- **Instructions for the task**
Each entry should be returned exactly as written, with no pictures carried over.

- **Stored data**
_ _ _ _ _

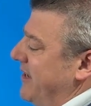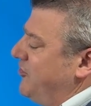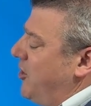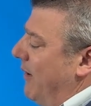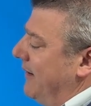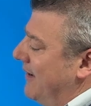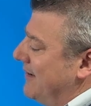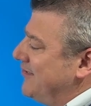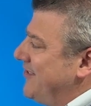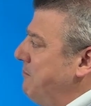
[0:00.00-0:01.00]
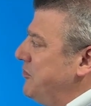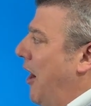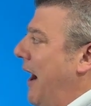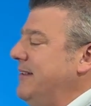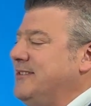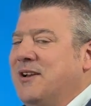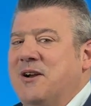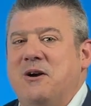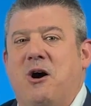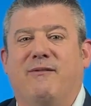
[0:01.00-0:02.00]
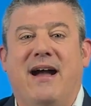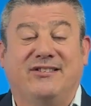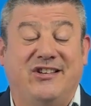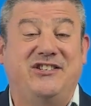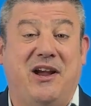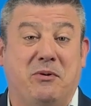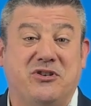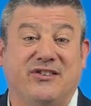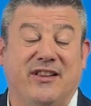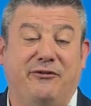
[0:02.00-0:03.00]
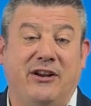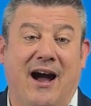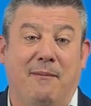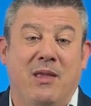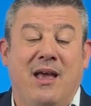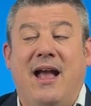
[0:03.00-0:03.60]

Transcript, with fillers: is showing some signs of our sea temperatures lifting up.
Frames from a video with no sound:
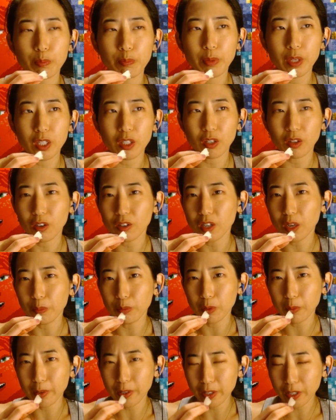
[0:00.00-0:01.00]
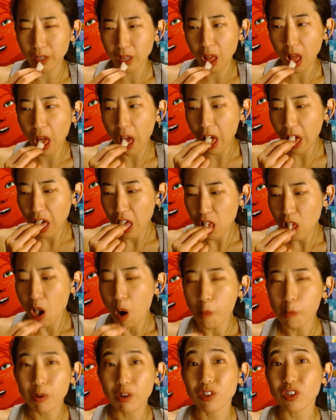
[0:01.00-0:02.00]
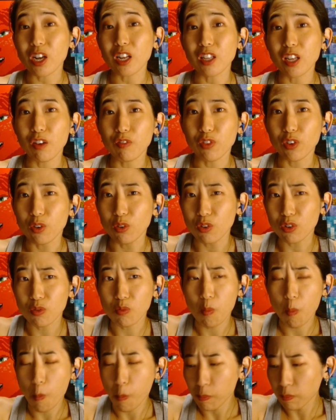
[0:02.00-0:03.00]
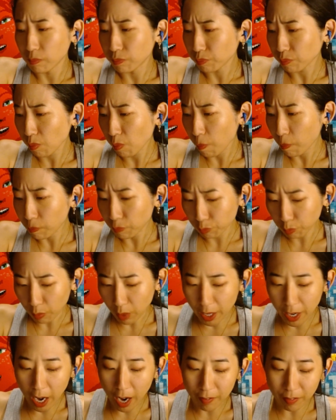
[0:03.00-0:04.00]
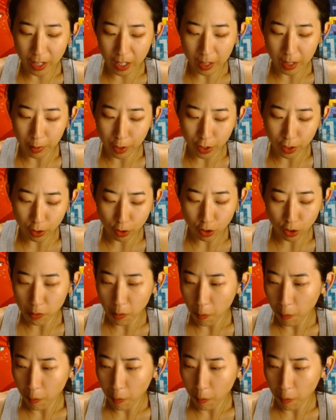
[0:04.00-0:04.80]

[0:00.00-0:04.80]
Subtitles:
bits that are not blueberry? Because I love those and haven't had them in years.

_ _ _ _ _

- **Result**
[0:00.00-0:01.00]
[0:01.00-0:02.00]
[0:02.00-0:03.00]
[0:03.00-0:03.60]

Transcript, with fillers: is showing some signs of our sea temperatures lifting up.
Frames from a video with no sound:
[0:00.00-0:01.00]
[0:01.00-0:02.00]
[0:02.00-0:03.00]
[0:03.00-0:04.00]
[0:04.00-0:04.80]

[0:00.00-0:04.80]
Subtitles:
bits that are not blueberry? Because I love those and haven't had them in years.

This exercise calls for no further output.